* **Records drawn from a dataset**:
┌──
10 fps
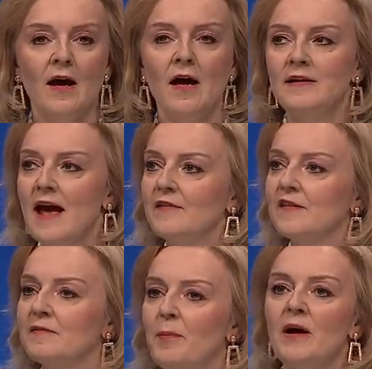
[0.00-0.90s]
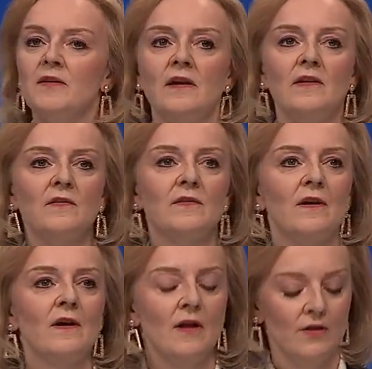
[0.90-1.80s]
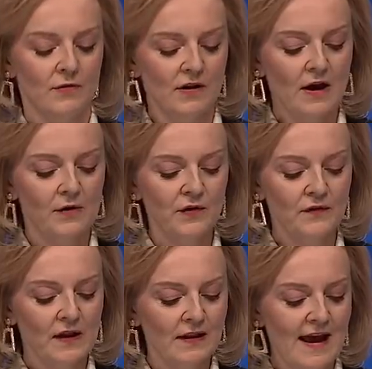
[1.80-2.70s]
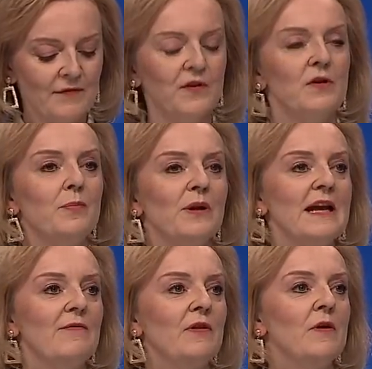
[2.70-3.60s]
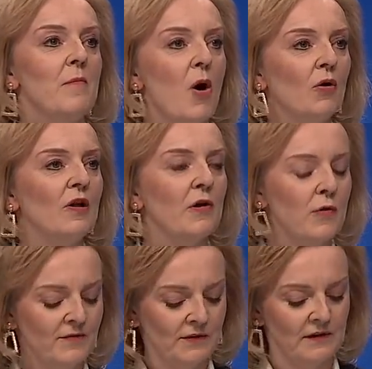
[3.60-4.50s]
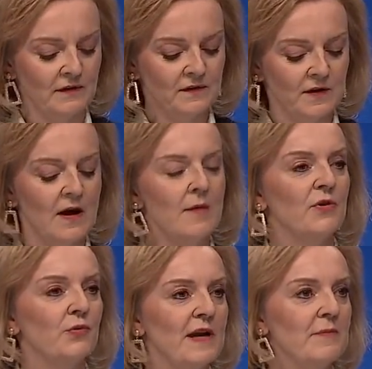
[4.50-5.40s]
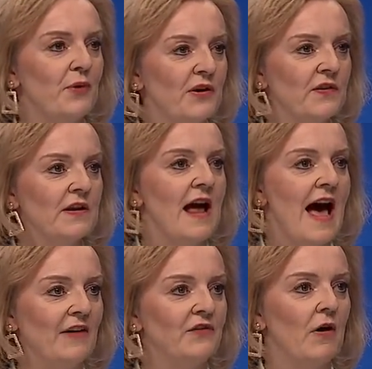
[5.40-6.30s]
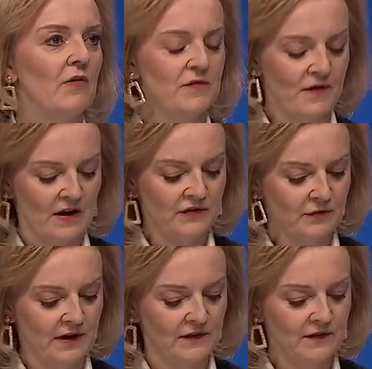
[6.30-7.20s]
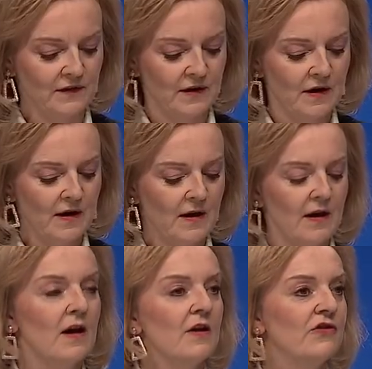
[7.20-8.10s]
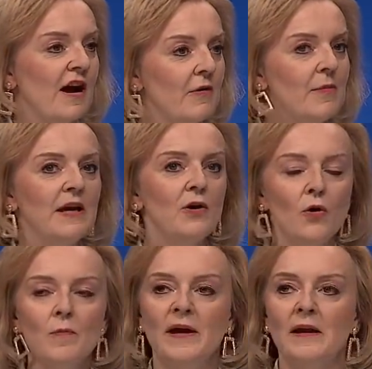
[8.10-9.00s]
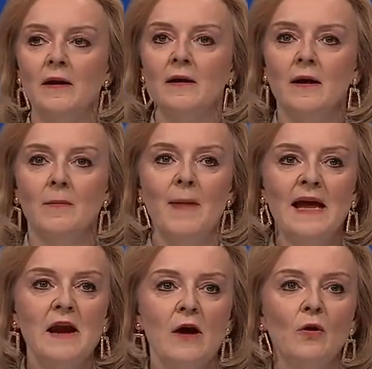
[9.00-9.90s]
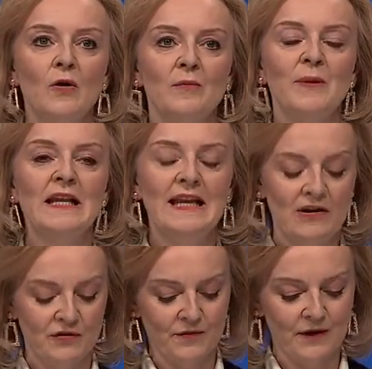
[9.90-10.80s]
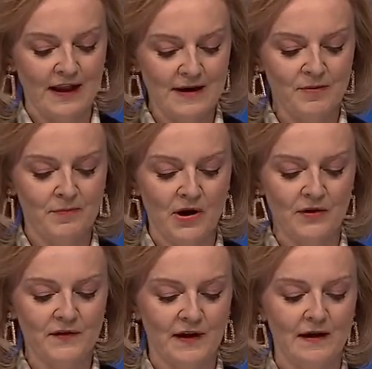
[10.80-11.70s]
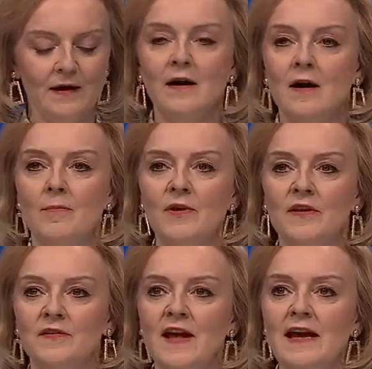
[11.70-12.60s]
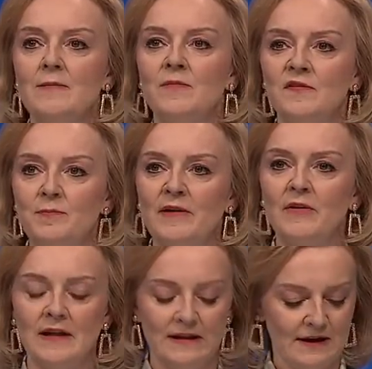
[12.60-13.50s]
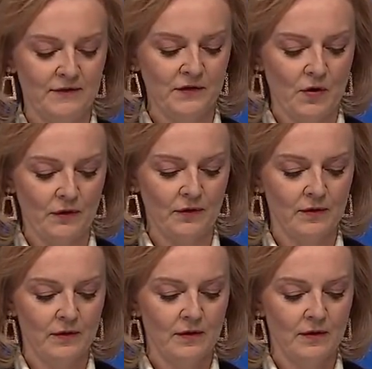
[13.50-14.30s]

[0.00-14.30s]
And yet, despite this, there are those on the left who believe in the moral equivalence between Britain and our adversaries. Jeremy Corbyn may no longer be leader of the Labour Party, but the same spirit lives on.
└──
* **WORK TASK**: Exactly as they stand, retype all the entries, but omit the pictures.

* **EXERCISE ANSWER**:
10 fps
[0.00-0.90s]
[0.90-1.80s]
[1.80-2.70s]
[2.70-3.60s]
[3.60-4.50s]
[4.50-5.40s]
[5.40-6.30s]
[6.30-7.20s]
[7.20-8.10s]
[8.10-9.00s]
[9.00-9.90s]
[9.90-10.80s]
[10.80-11.70s]
[11.70-12.60s]
[12.60-13.50s]
[13.50-14.30s]

[0.00-14.30s]
And yet, despite this, there are those on the left who believe in the moral equivalence between Britain and our adversaries. Jeremy Corbyn may no longer be leader of the Labour Party, but the same spirit lives on.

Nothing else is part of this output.